Nominative is the most basic case: it expresses the subject of the sentence (S). With copulative verbs (e.g. sum) it is also used for the nominative predicate, subject complement or attribute (ATTR).
Puer est probus.
The boy is good.
Homo non est deus.
A man is not a god.
Vocative is used for the appellative function (VOC), i.e. getting the listener’s or second person’s attention. It must be written between commas, both in Latin and in English.
Manete, pueri, hic.
Stay, children, here.
The accusative, without preposition, usually expresses the direct object complement (DO), and sometimes some kind of adverbial (place or time).
The accusative case can have prepositions, in which case it always expresses an adverbial (ADV). The specific kind and meaning of the adverbial depends on the preposition.
Puer videt canem.
The boy sees a dog.
Puer it ad canem.
The boy goes toward the dog.
Genitive expresses, most of the times, the complement of a noun (CN) or an adjective (CAdj). Most of the times the meaning has to do with possession and similar notions.
Puer videt canem puellae.
The boy sees the girl’s dog / the dog of the girl.
Dative expresses the indirect object complement (IO). Take into account that in Latin it is never preceded by any preposition.
Puer dat malum puellae.
The boy gives an apple to the girl / the girl an apple.
Ablative can work both with and without prepositions. It always expresses adverbials (ADV) of many kinds.
When there is a preposition, that’s what lets us know the specific kind of adverbial. If there is no preposition, most of the times we can only know from the general context.
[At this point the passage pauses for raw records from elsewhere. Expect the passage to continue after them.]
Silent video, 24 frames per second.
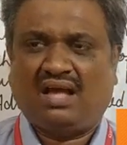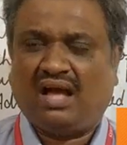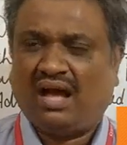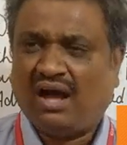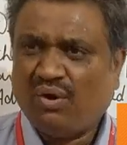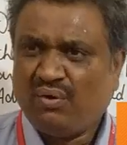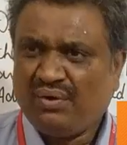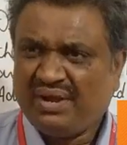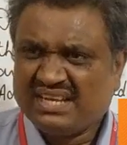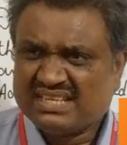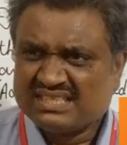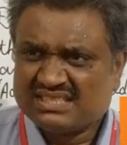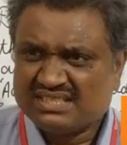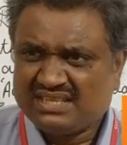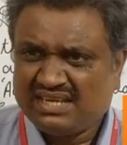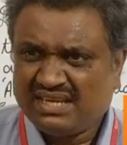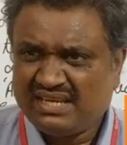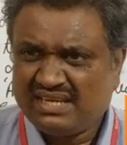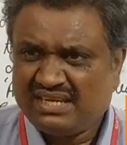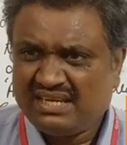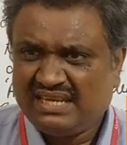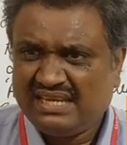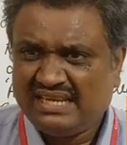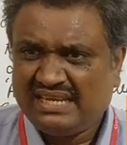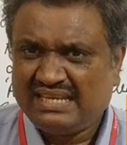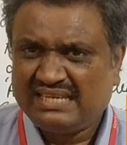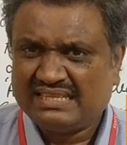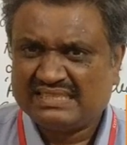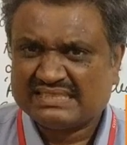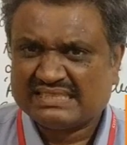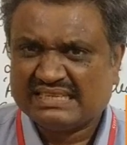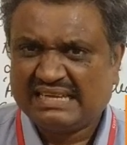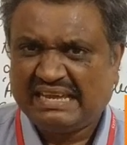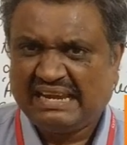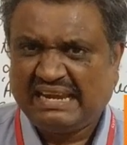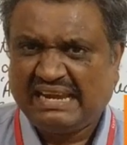How extent he
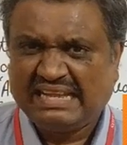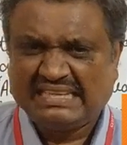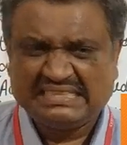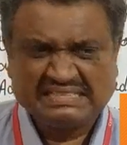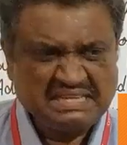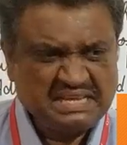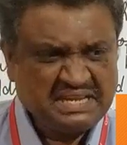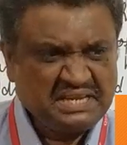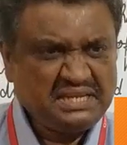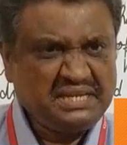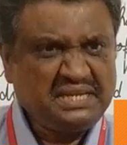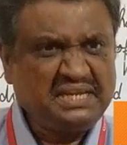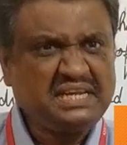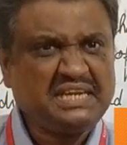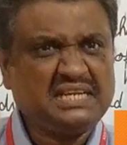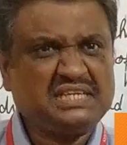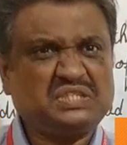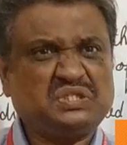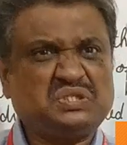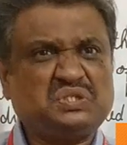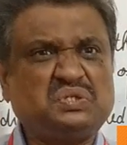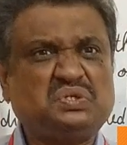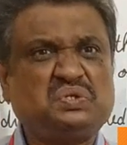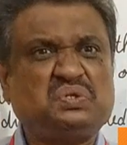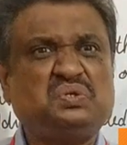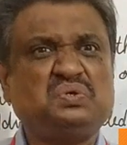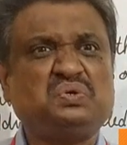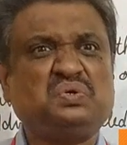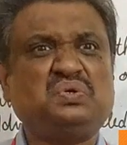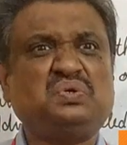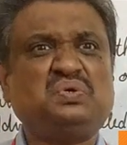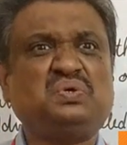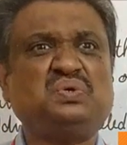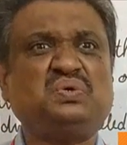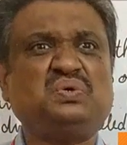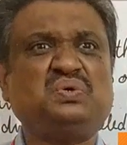is careless? He is
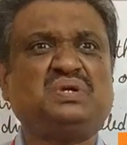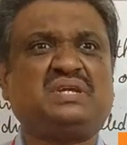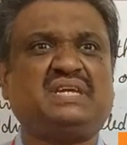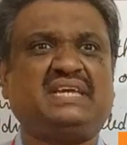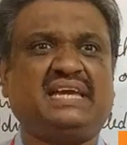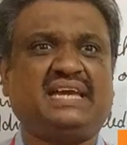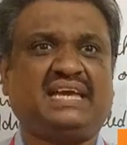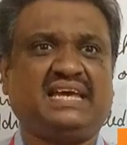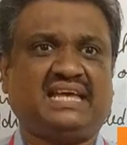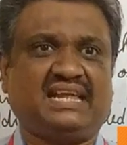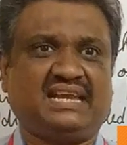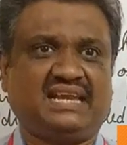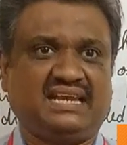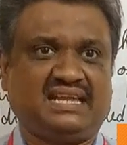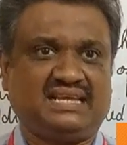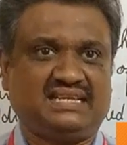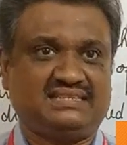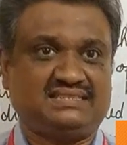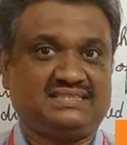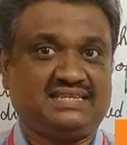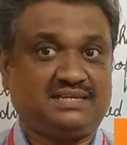too careless.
Puer it ad canem cum patre.
The boy goes toward the dog with his father.
Romani pugnant gladiis.
Romans fight with swords.
Locative is used by just a few nouns. It expresses the adverbial of place ‘where’ (ADV PL where).
Stay in Rome.
As we learn, we’ll see that this is a quite basic summary which needs to be elaborated upon, but for now we have more than enough to keep moving forward.